7. Expanded Power of the Arbitral Tribunal to Grant Interim Measures
Article 43 of the Draft Amendment provides, “Before or during the arbitration proceedings, a party may request the people’s court or the arbitral tribunal to take temporary or urgent measures related to the subject matter of the dispute in order to ensure the conduct of the arbitration proceedings, ascertain the facts in dispute, or enforce the award. Temporary measures include property preservation, evidence preservation, conduct preservation, and other short-term measures deemed necessary by the arbitral tribunal.”
These interim measures facilitate the expedited conduct of arbitration proceedings, safeguard the winning party’s rights, and enhance the efficiency of dispute resolution.

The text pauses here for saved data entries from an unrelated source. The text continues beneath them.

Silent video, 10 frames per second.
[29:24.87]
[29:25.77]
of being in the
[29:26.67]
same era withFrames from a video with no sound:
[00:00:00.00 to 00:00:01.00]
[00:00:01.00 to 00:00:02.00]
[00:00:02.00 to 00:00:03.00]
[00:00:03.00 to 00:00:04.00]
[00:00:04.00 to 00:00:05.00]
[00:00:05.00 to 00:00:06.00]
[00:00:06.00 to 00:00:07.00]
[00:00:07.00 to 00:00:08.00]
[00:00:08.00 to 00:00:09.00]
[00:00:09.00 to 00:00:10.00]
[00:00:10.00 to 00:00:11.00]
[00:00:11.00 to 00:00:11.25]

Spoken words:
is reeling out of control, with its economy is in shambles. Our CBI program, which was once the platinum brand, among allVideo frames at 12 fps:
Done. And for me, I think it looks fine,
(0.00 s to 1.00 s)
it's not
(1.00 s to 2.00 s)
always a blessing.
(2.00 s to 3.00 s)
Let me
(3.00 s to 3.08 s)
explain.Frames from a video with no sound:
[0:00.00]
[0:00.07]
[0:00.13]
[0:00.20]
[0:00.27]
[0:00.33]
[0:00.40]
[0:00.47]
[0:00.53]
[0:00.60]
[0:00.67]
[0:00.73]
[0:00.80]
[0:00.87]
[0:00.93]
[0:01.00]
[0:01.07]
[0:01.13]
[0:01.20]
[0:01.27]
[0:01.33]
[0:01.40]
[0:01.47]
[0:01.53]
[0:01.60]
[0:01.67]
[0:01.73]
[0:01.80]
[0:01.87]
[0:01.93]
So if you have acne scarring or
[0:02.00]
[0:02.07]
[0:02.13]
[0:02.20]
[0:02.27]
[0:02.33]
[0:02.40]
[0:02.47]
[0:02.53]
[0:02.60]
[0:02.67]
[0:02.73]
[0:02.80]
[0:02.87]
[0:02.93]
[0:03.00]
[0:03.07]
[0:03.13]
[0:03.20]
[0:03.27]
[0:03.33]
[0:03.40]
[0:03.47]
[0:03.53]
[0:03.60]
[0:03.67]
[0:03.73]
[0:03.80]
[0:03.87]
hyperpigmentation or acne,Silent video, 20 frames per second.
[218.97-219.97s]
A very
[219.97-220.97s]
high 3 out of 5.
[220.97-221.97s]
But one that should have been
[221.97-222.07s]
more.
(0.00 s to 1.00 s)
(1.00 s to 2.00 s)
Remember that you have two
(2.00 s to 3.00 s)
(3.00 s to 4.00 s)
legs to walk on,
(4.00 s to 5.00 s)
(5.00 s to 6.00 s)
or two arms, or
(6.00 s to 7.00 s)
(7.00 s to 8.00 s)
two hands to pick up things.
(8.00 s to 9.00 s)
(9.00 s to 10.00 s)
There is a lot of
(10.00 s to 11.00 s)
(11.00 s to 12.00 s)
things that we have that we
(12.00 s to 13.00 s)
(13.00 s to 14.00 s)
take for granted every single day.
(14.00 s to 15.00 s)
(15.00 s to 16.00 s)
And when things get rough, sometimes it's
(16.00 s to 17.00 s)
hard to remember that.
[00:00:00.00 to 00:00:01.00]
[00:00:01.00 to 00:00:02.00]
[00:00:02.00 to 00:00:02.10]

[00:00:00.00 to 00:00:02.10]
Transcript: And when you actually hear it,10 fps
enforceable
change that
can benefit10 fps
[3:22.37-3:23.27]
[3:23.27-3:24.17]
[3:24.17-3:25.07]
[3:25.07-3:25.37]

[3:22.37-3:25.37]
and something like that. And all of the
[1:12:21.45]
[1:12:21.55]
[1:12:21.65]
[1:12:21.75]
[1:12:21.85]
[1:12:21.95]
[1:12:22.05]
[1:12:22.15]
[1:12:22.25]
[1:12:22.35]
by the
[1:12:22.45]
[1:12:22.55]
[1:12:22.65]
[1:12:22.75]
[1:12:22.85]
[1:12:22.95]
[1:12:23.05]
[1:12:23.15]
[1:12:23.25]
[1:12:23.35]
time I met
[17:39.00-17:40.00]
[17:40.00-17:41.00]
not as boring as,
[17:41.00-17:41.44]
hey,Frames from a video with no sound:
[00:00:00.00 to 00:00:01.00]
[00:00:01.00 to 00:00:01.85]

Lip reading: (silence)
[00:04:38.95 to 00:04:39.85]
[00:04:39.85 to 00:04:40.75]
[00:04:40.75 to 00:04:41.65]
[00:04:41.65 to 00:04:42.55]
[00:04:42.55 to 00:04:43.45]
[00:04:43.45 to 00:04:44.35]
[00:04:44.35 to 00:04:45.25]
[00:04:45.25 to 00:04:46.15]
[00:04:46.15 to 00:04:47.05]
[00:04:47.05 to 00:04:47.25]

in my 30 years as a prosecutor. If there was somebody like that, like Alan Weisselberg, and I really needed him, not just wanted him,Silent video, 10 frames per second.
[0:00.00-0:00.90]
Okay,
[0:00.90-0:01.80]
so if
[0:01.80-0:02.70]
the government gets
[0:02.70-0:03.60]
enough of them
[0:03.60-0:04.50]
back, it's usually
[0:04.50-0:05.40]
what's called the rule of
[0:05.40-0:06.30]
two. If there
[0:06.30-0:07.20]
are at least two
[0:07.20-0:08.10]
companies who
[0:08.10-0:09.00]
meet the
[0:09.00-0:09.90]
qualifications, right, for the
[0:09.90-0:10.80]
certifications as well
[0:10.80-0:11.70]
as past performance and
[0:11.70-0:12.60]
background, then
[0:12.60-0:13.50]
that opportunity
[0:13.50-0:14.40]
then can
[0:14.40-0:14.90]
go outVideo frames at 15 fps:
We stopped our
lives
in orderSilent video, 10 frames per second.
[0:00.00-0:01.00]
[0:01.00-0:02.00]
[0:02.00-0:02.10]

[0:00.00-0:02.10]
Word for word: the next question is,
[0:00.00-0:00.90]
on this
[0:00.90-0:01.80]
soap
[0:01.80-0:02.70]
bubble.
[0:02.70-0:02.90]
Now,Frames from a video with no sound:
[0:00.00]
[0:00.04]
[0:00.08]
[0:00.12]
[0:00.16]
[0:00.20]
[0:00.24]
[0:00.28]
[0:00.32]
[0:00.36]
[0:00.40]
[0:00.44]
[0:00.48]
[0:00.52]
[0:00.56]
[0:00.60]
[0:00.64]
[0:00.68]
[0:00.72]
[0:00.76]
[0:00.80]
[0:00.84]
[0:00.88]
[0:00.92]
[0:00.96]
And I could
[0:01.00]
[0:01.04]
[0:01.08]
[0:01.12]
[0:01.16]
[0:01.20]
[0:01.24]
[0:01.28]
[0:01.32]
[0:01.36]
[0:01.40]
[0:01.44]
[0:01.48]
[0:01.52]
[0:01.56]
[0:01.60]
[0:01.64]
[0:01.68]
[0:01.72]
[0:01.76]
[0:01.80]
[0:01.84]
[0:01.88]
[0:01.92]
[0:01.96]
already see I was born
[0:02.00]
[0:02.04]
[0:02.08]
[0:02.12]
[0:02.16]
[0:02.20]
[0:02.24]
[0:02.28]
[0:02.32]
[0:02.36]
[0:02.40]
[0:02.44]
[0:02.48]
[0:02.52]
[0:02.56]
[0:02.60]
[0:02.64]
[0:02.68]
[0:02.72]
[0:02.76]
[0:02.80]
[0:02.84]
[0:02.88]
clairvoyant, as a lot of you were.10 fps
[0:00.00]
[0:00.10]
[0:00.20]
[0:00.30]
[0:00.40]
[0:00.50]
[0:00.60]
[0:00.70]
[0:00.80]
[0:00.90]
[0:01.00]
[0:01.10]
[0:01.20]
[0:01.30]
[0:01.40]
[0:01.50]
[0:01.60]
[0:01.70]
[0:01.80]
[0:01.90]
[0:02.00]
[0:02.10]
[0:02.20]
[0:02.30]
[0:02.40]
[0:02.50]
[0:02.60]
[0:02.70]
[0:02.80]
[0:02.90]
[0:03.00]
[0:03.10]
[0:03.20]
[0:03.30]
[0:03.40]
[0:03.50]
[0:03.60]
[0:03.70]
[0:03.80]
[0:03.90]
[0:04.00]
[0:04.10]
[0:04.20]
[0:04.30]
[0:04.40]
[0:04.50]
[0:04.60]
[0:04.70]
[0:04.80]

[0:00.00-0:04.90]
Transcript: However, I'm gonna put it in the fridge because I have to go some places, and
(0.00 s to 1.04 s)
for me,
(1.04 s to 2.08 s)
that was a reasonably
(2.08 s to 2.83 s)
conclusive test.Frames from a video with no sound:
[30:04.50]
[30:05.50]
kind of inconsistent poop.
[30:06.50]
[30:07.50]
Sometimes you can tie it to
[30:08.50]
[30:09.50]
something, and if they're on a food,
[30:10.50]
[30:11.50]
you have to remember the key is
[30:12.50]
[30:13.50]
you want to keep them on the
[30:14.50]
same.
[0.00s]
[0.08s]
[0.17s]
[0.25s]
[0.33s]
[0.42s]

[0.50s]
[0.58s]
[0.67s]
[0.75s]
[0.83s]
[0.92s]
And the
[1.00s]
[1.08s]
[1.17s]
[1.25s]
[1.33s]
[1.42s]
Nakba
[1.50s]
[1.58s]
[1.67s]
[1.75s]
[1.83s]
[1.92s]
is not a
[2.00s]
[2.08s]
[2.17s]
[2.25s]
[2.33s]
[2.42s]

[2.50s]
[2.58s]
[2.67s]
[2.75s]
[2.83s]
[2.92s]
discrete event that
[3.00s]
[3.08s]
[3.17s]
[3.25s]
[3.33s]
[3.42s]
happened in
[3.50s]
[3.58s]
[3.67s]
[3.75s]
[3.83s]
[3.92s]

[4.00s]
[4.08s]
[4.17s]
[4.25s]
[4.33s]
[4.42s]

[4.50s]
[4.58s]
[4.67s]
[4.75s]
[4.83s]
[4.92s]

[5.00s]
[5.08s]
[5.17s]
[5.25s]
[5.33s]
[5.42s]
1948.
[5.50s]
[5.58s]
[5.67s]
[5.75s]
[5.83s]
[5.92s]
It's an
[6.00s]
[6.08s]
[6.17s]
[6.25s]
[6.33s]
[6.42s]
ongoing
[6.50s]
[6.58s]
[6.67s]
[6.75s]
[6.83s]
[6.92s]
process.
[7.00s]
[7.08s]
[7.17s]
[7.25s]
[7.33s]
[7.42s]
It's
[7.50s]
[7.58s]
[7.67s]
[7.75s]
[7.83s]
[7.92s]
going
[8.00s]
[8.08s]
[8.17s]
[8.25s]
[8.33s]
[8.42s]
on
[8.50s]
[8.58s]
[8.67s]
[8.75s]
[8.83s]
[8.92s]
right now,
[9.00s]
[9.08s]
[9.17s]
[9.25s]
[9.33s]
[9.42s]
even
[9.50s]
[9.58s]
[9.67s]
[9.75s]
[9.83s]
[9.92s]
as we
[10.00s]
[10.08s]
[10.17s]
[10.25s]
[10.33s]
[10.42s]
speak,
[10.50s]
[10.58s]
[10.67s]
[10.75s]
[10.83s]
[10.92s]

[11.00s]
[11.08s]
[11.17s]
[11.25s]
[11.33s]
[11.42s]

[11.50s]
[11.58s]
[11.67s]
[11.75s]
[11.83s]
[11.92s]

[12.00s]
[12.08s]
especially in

8. Greater Flexibility in the Selection of Arbitrators Outside the Roster
In current practice, Chinese arbitration institutions primarily enforce a mandatory roster system for arbitrator selection, with only a few institutions allowing the selection of arbitrators outside the roster. The Draft Amendment changes this practice by removing the mandatory roster system. Article 50 stipulates, “Parties may select arbitrators from the recommended roster or choose arbitrators outside the roster. Arbitrators selected outside the roster must meet the conditions stipulated by this Law.” This change significantly relaxes the restrictions on arbitrator selection by the parties.
[Comment]
The revisions to the Arbitration Law of the People’s Republic of China reflect China’s efforts to adapt its arbitration system to the needs of the new era. Through an analysis of specific legal provisions, it is clear that these revisions make significant contributions to enhancing the effectiveness of arbitration agreements, expanding the authority of arbitral tribunals and arbitration agreements, optimizing award enforcement and remedies, and improving the competitiveness of international arbitration. These changes will not only enhance the effectiveness and fairness of arbitration in resolving commercial disputes but will also further promote the internationalization of China’s legal system.